Remembering the full face of makeup I had just spent an hour doing, I threw my hands up to block the water.
But she was faster. She pinned my shoulder down with her free hand and kept blasting my face with the freezing spray.
I ripped myself out of the chair. Seeing the smug, victorious gleam in her eye, I swung my arm and slapped her across the face.
The sharp crack of skin against skin echoed through the dead-silent salon.
Lily snapped out of her shock. Screaming at the top of her lungs, she lunged at me, claws out.
I sidestepped smoothly, letting her stumble past me.
I glanced at Tristan's mother, who was standing a few feet away, completely unfazed.
It all made sense now.
She had picked Lily out as her new favorite for Tristan.
And they wanted to put me in my place.
She had always believed the fifteen grand in the VIP system was Tristan's hard-earned cash.

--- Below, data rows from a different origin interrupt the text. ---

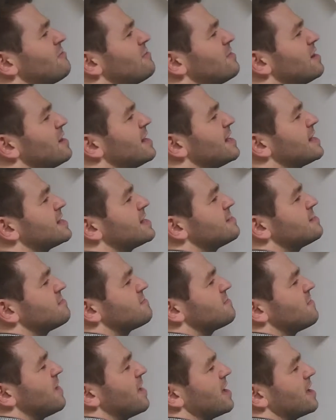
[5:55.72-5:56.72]
little
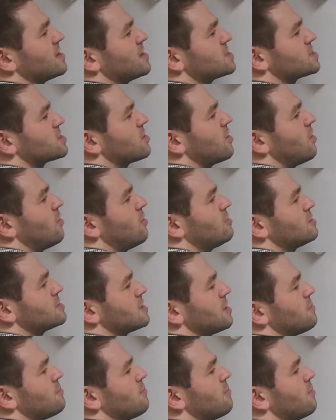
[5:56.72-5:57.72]
things called
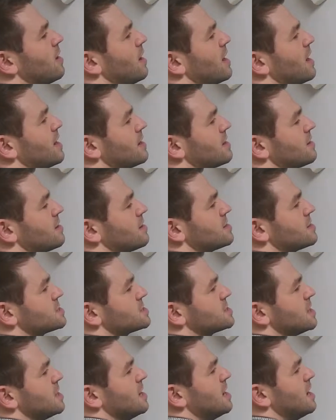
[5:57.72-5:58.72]

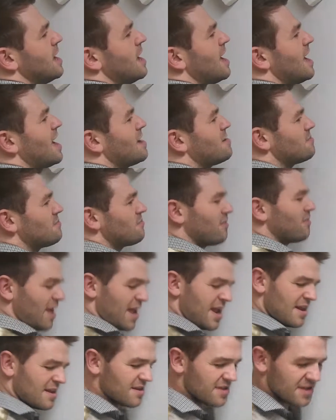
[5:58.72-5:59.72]
platelets. And
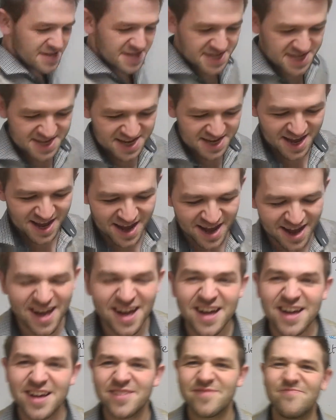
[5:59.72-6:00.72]
platelets
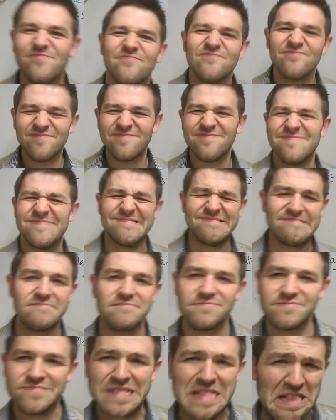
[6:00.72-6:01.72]
are
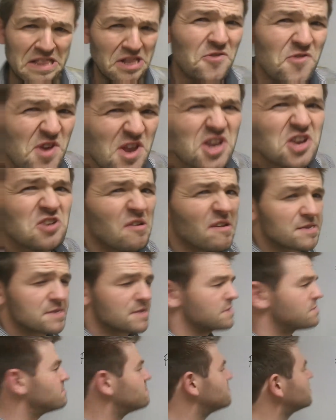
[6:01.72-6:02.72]
not very
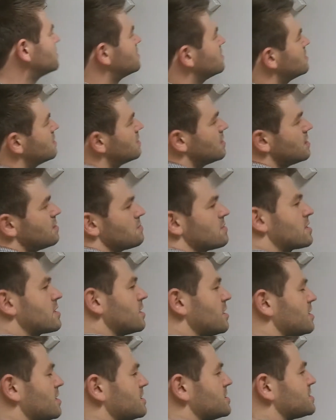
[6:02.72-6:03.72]
interesting because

She thought Tristan was just using my name to hide the money, afraid his proud parents wouldn't accept a direct handout.
She had always hated me, convinced I was a gold digger bleeding her precious son dry.
"Don't you think you're taking this a bit too far?" I asked, my voice deadly calm.
My hair was soaking wet. Mascara was running down my cheeks. I looked like a wreck.
But I didn't feel an ounce of fear.
Tristan's mother finally snapped into action. She rushed over to Lily, checking her face frantically.
Seeing the red handprint blooming on Lily's cheek, she looked like her heart was breaking.
When she turned back to me, her face was twisted in pure hatred.
"Get the hell out of my shop! You are not welcome here!"
"Break up with my son right now! I've been sick of looking at your face for months! All you do is scam him out of his money!"
"Lily was just protecting our business! That VIP card was funded by my son's paycheck!"
"How dare you force this sweet girl to apologize to you!"
I didn't say a word. I just locked eyes with Tristan, who had just rushed through the front door.
Meeting my cold stare, he immediately looked away.
When his eyes landed on Lily's bruised cheek, his expression darkened.
"Serena, did you hit her?"
His guilt had morphed into accusation.
I almost laughed.
He was my boyfriend. Yet the first thing he noticed wasn't his girlfriend standing there, dripping wet and shivering.
It was the red mark on his new employee's face.
Whose boyfriend was he anyway?
When I saw him instinctively reach out to touch Lily's face, a cold realization washed over me.
"You two have been getting pretty cozy over this past week, haven't you?"
My voice was dripping with venom.
Hearing this, Tristan exploded.
He kicked a styling chair hard. "Are you done making a scene?! Stop acting like a paranoid psycho!"
"Apologize to her!"
Every single person in the salon froze.
The low hum of the blow dryers died out.
All eyes were on us, yet not a single person stepped up to defend me.
Whatever poison Lily had been dripping in their ears, they all looked at me like I finally got what I deserved.
The man who used to be my loving boyfriend was now publicly humiliating me.
Demanding I apologize to a snake without even asking what happened.